• **DATASET CONTENT**:
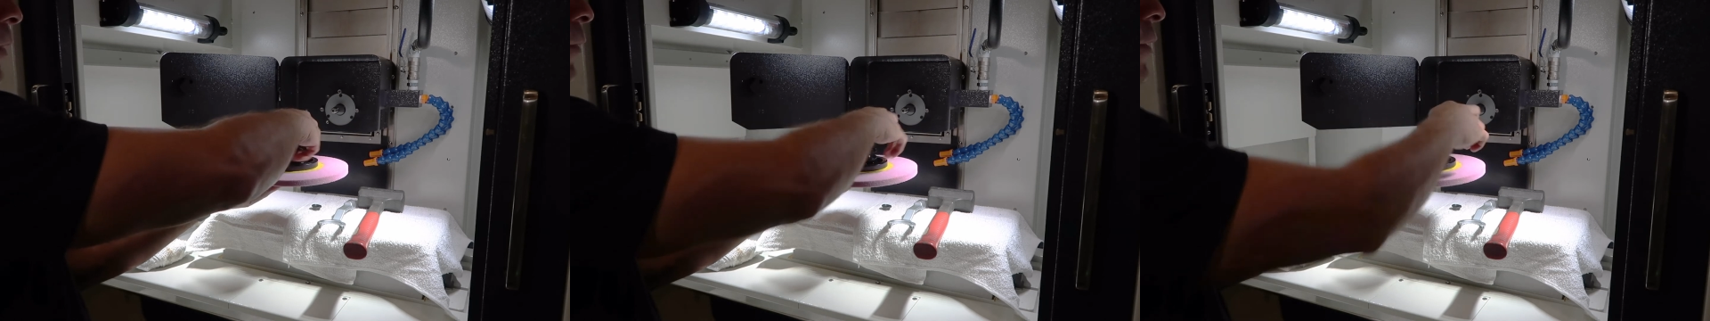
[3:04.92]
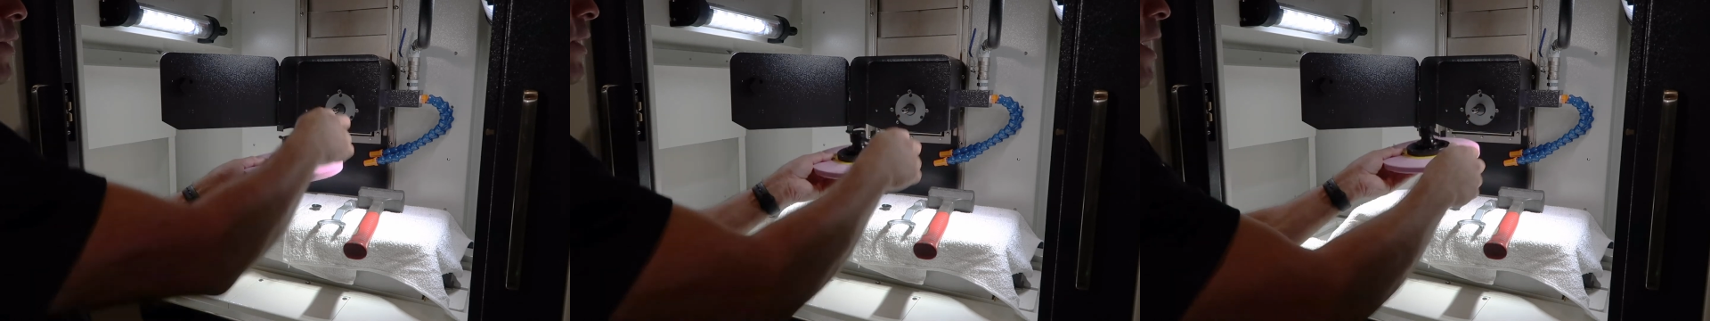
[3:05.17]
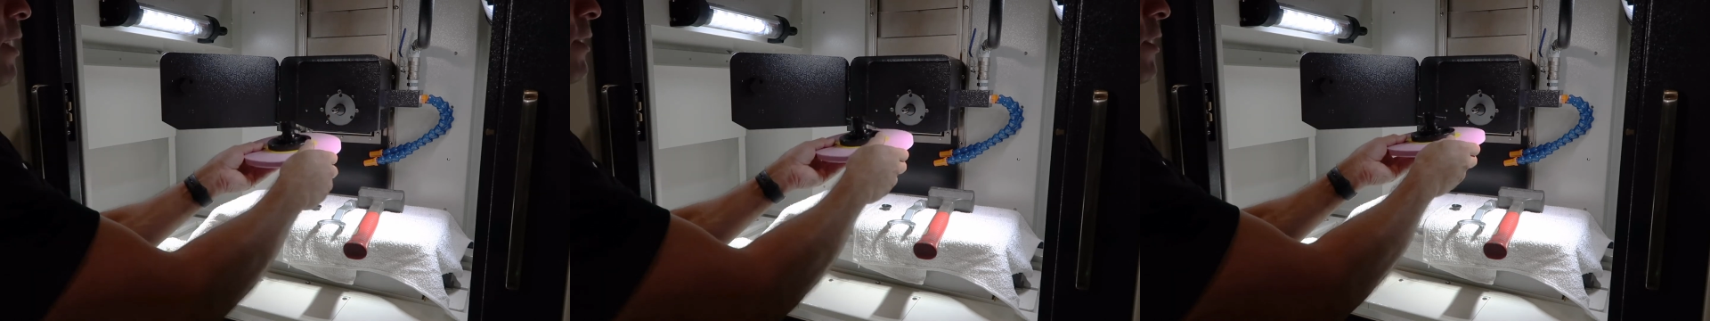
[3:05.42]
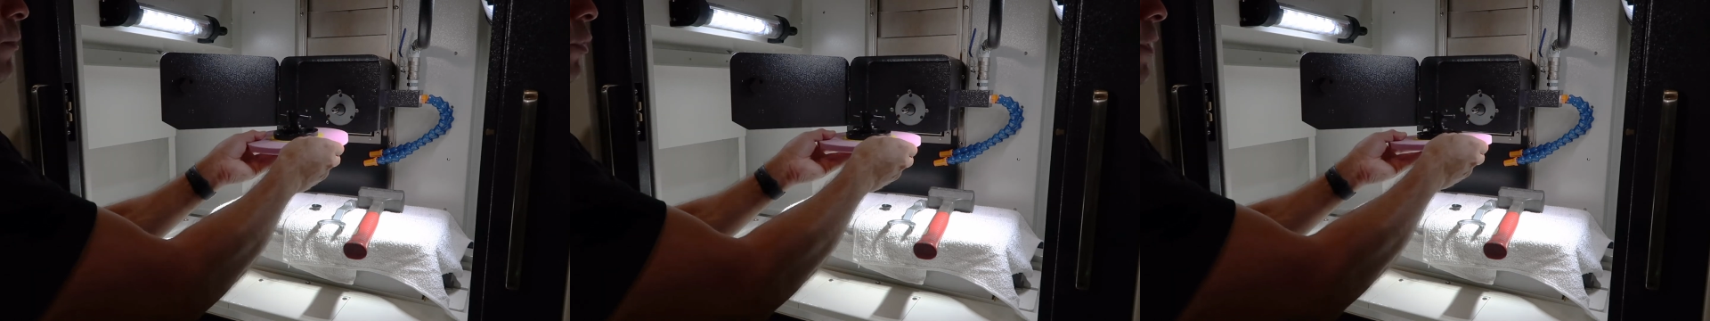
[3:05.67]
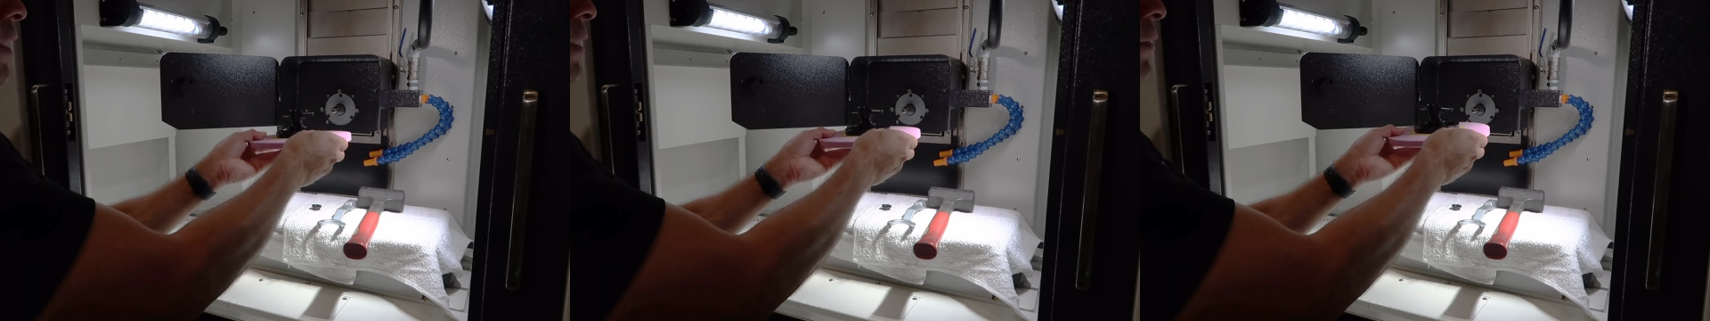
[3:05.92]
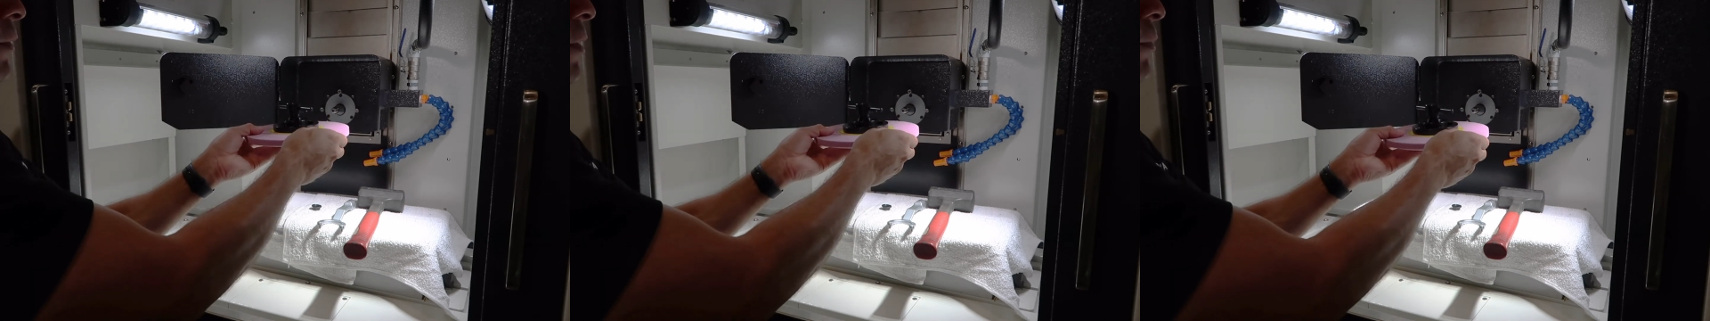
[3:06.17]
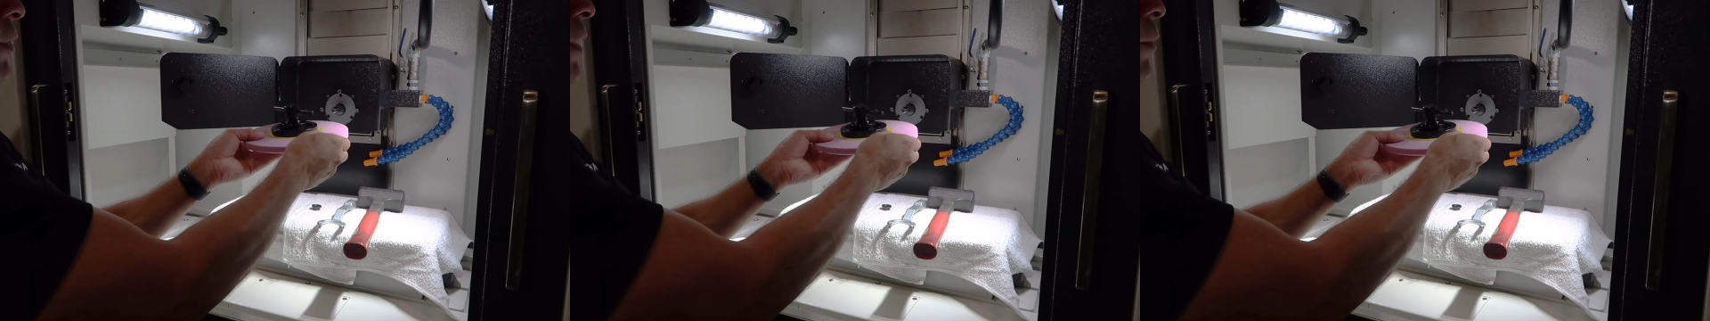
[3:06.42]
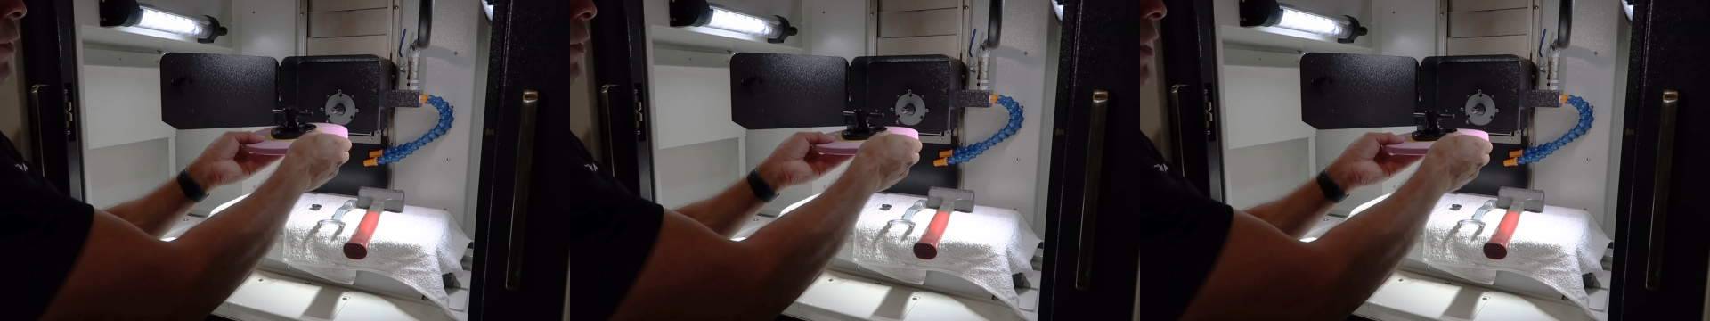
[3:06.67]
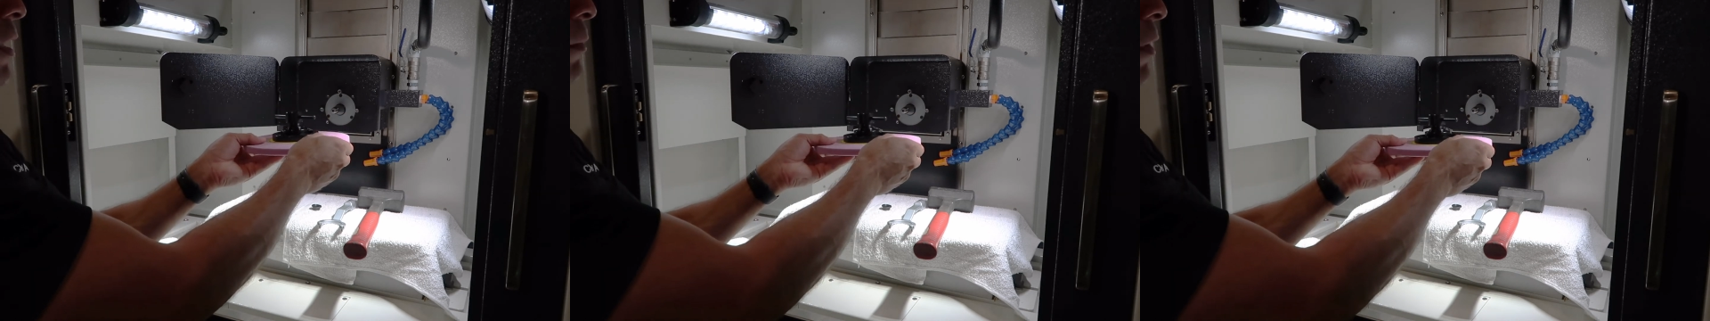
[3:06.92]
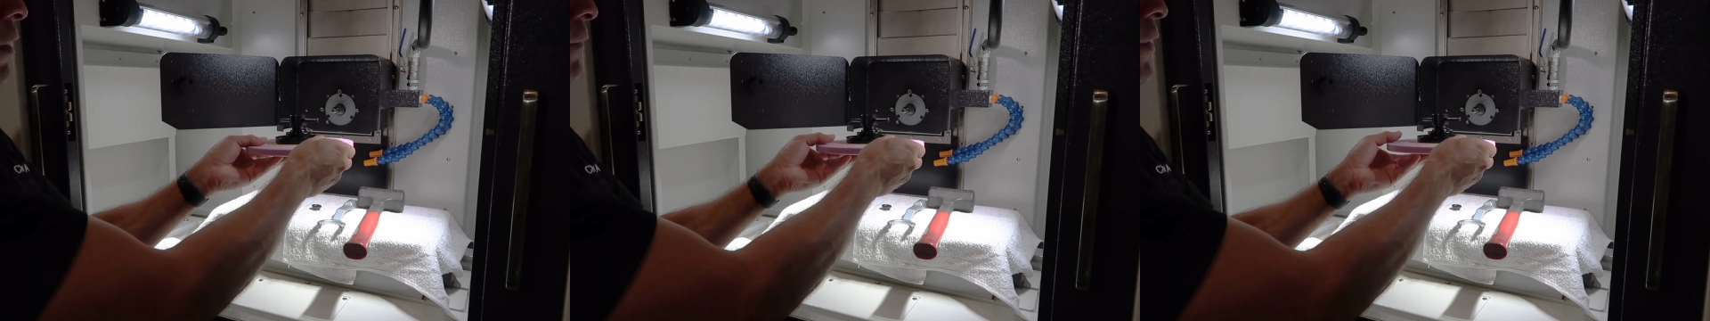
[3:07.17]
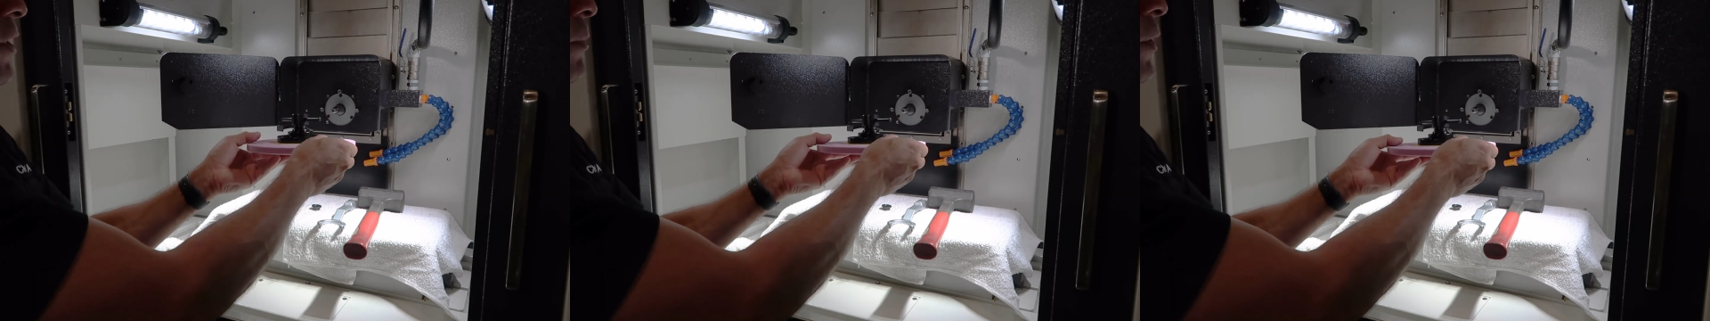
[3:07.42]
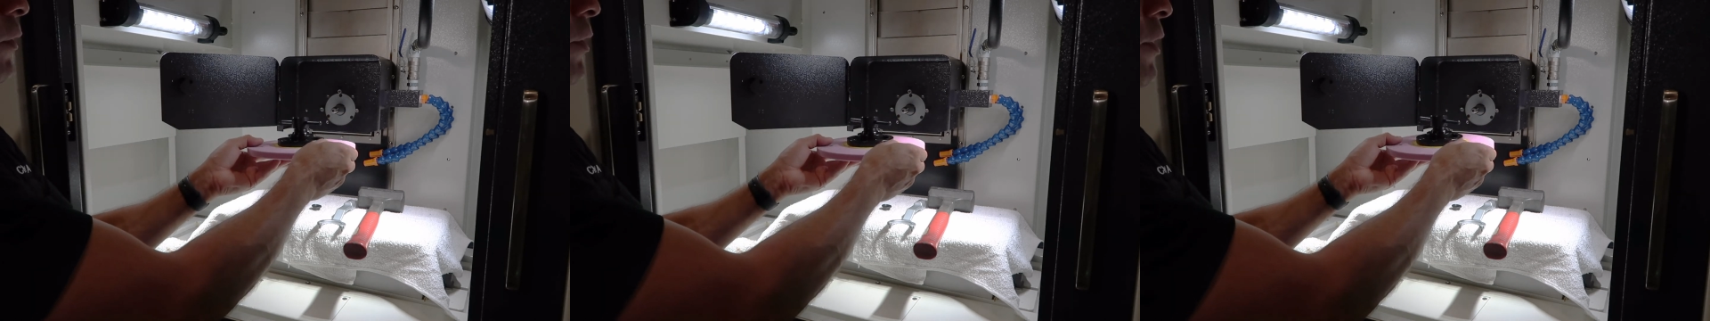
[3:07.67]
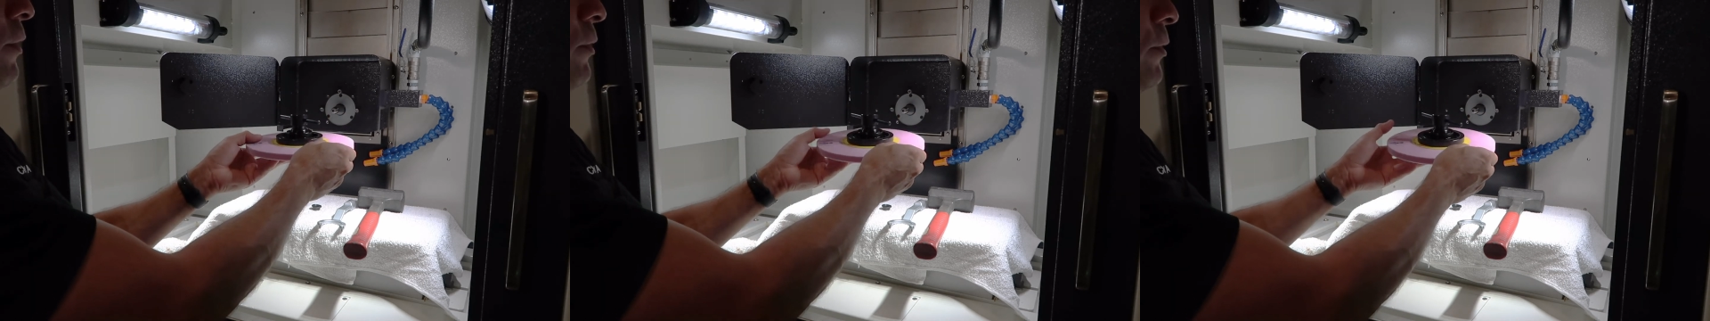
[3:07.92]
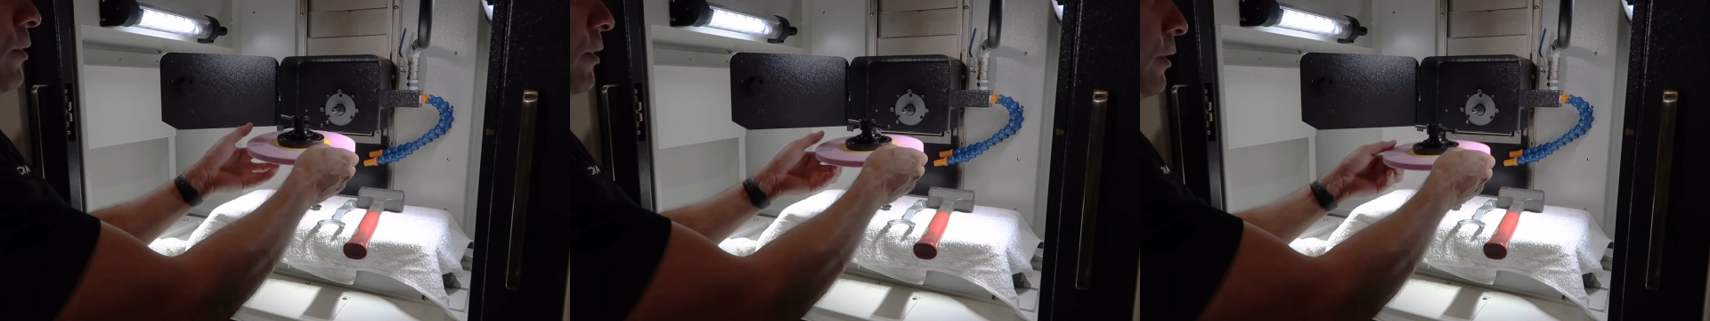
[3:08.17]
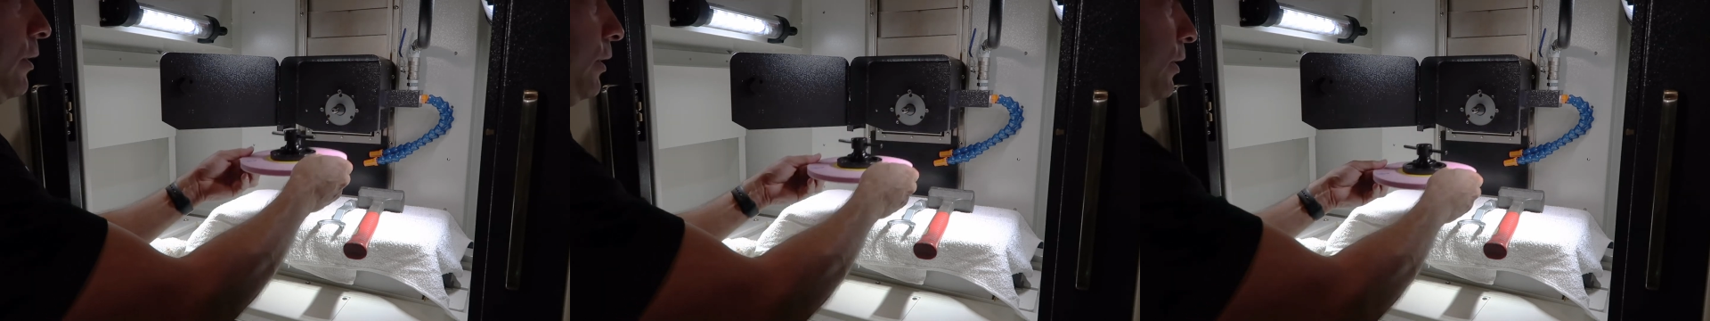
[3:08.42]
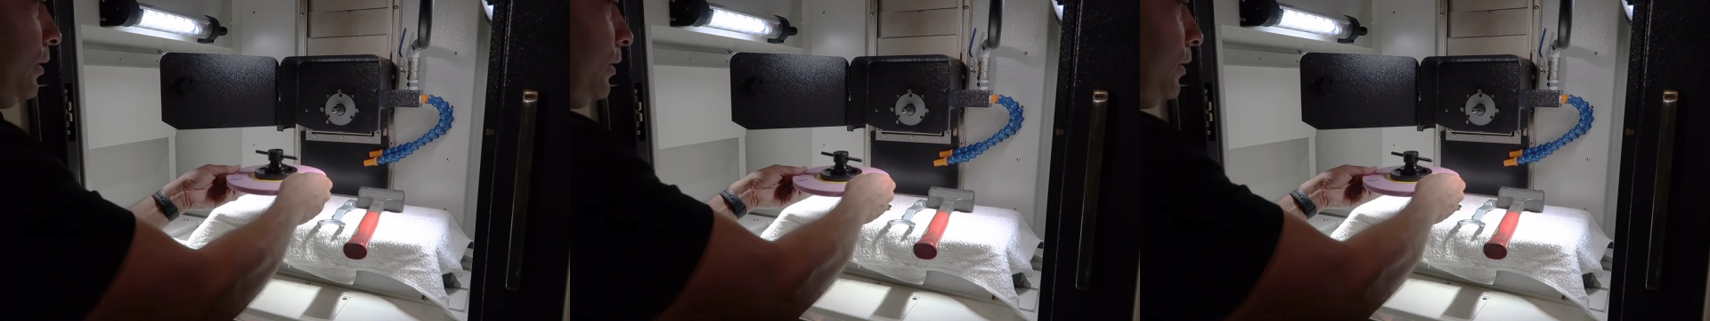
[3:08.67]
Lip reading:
Nobody's mouth can be seen.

• **GOAL OF THE EXERCISE**: Without any of its pictures, the listing is to be repeated exactly as it stands.

• **WRITTEN REPLY**:
[3:04.92]
[3:05.17]
[3:05.42]
[3:05.67]
[3:05.92]
[3:06.17]
[3:06.42]
[3:06.67]
[3:06.92]
[3:07.17]
[3:07.42]
[3:07.67]
[3:07.92]
[3:08.17]
[3:08.42]
[3:08.67]
Lip reading:
Nobody's mouth can be seen.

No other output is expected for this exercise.